What the task requires —
In the copy, keep the lines from the first line of the material below through the line containing "[00:13:04.21]" exactly as they are, and include no pictures.

Stored data —
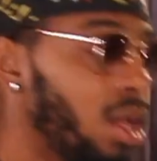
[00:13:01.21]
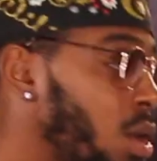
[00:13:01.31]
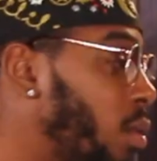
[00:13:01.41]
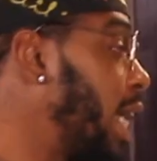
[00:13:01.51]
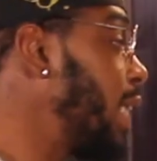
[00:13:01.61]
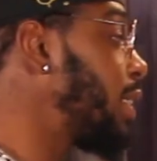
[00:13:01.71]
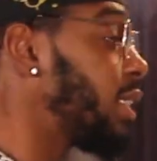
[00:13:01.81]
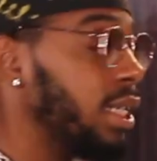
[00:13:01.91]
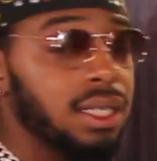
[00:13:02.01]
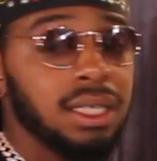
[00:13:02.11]
when they
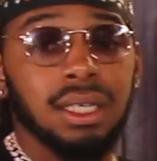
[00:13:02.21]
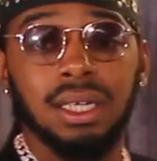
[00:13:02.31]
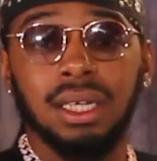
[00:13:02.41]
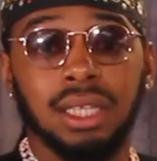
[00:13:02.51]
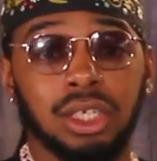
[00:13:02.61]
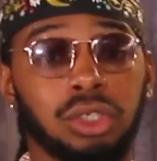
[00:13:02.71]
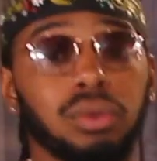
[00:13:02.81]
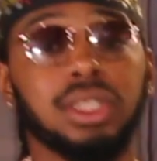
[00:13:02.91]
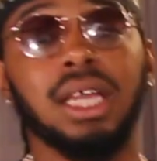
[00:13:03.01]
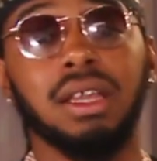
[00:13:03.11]
see that you
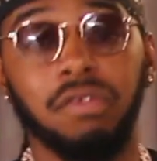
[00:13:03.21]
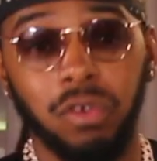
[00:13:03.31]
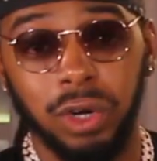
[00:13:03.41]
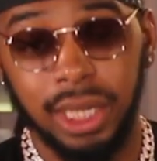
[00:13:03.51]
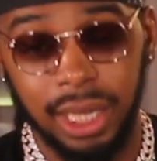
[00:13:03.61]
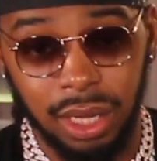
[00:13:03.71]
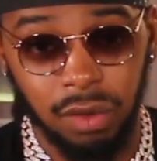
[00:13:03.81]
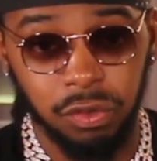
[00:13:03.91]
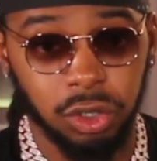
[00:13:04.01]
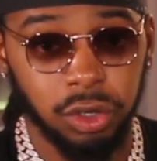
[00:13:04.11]
were taking 40K
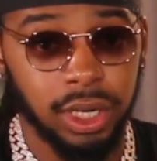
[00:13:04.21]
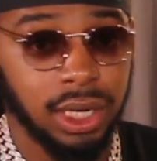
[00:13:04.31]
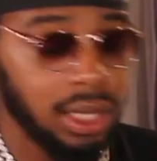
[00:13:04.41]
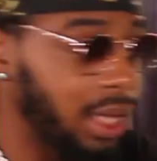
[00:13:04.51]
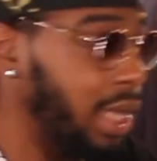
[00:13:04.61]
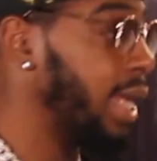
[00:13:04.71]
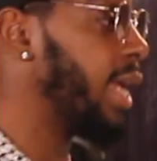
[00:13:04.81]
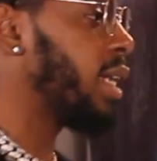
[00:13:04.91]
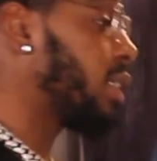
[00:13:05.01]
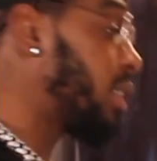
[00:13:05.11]
off your credit
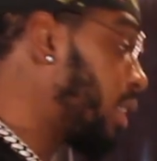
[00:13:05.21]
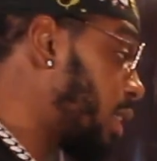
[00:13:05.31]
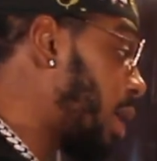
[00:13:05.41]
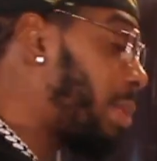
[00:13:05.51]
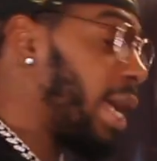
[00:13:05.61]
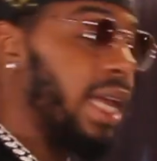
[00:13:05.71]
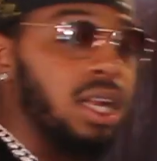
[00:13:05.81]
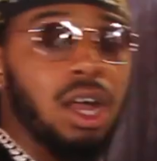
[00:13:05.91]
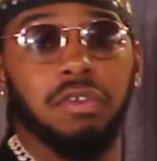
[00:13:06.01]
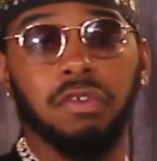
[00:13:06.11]
and paying
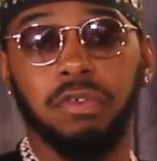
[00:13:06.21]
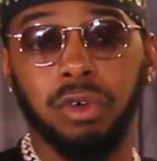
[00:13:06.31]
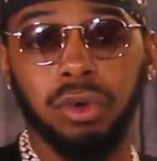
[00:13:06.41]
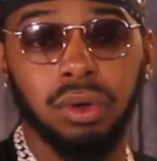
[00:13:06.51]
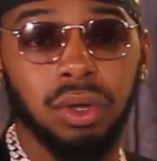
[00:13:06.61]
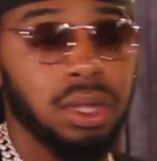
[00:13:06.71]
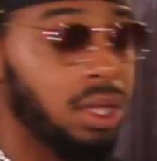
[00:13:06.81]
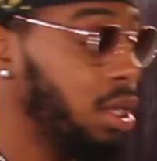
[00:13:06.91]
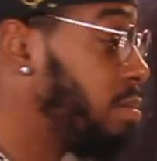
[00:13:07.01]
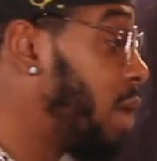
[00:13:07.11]
it off in full
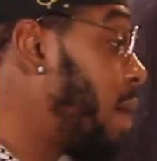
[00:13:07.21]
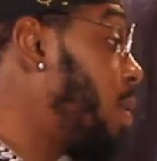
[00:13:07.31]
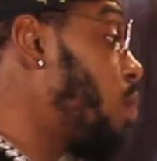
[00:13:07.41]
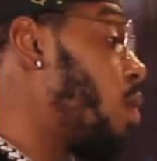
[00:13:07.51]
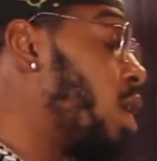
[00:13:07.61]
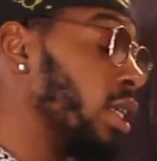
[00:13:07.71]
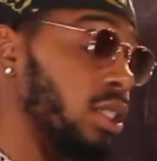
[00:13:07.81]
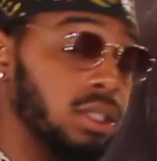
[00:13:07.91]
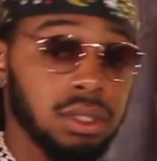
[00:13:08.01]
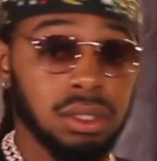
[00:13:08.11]
maybe
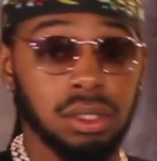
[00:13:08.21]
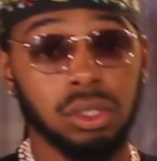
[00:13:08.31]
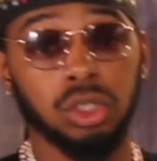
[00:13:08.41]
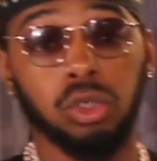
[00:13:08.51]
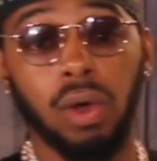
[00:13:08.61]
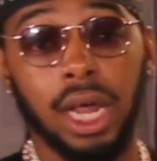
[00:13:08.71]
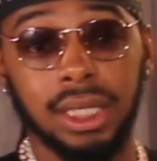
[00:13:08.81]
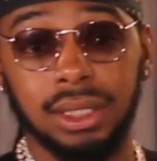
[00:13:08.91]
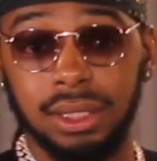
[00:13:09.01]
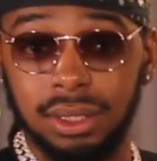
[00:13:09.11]
once or
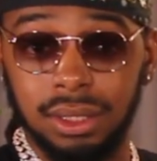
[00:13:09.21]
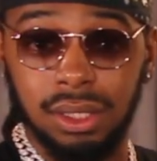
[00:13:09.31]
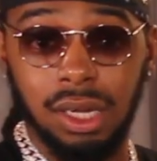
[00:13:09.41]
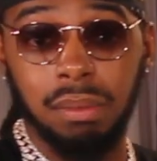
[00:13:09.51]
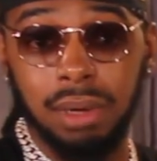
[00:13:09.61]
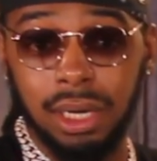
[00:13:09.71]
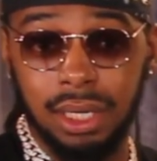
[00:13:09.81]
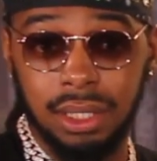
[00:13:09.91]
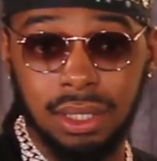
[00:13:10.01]
twice a month?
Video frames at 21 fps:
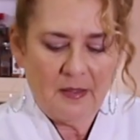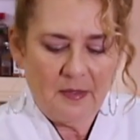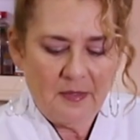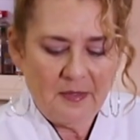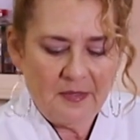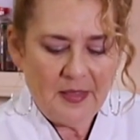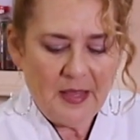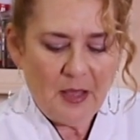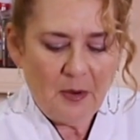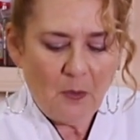
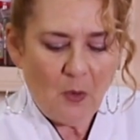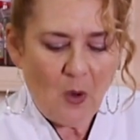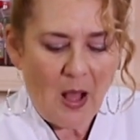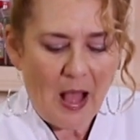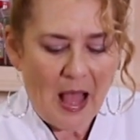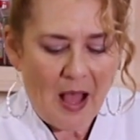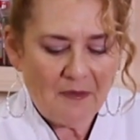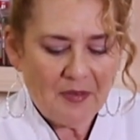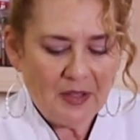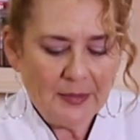Then we'll
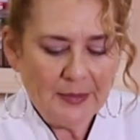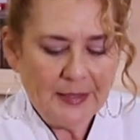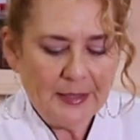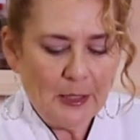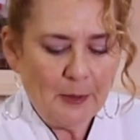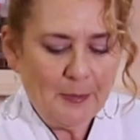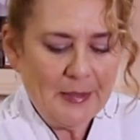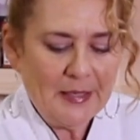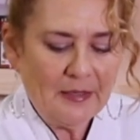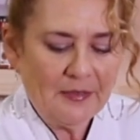have a
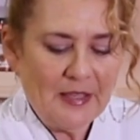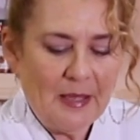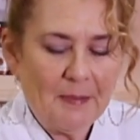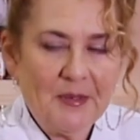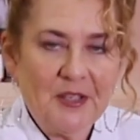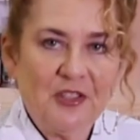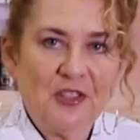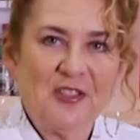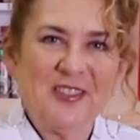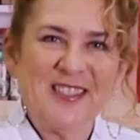little bit of
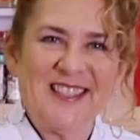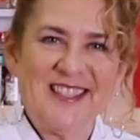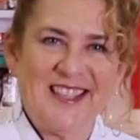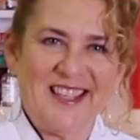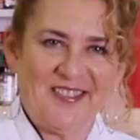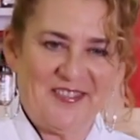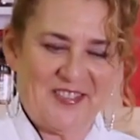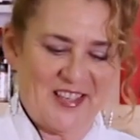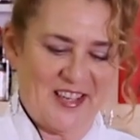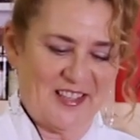lemon juice to
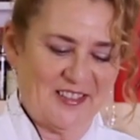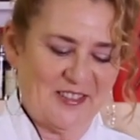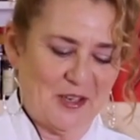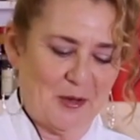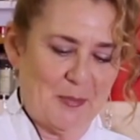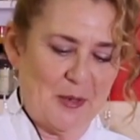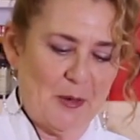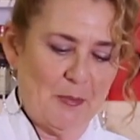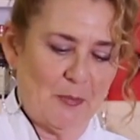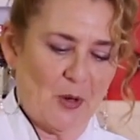give it a
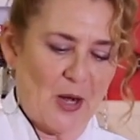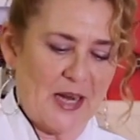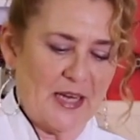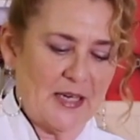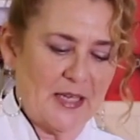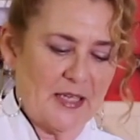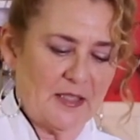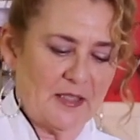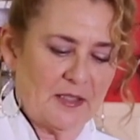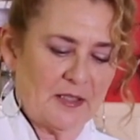little bit of
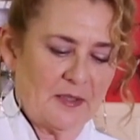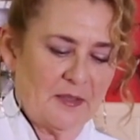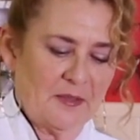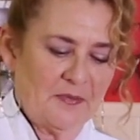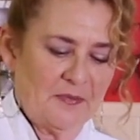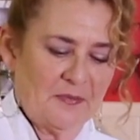brightness.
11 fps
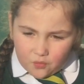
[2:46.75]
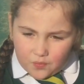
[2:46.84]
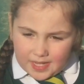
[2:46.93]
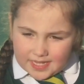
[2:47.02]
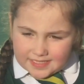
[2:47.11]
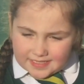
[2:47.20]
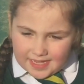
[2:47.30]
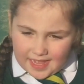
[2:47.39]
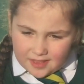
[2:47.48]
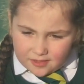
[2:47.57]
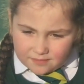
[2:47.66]
we
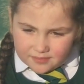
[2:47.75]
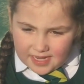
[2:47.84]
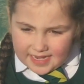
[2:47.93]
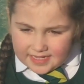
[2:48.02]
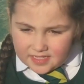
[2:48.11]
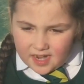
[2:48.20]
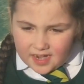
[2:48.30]
celebrate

Written response —
[00:13:01.21]
[00:13:01.31]
[00:13:01.41]
[00:13:01.51]
[00:13:01.61]
[00:13:01.71]
[00:13:01.81]
[00:13:01.91]
[00:13:02.01]
[00:13:02.11]
when they
[00:13:02.21]
[00:13:02.31]
[00:13:02.41]
[00:13:02.51]
[00:13:02.61]
[00:13:02.71]
[00:13:02.81]
[00:13:02.91]
[00:13:03.01]
[00:13:03.11]
see that you
[00:13:03.21]
[00:13:03.31]
[00:13:03.41]
[00:13:03.51]
[00:13:03.61]
[00:13:03.71]
[00:13:03.81]
[00:13:03.91]
[00:13:04.01]
[00:13:04.11]
were taking 40K
[00:13:04.21]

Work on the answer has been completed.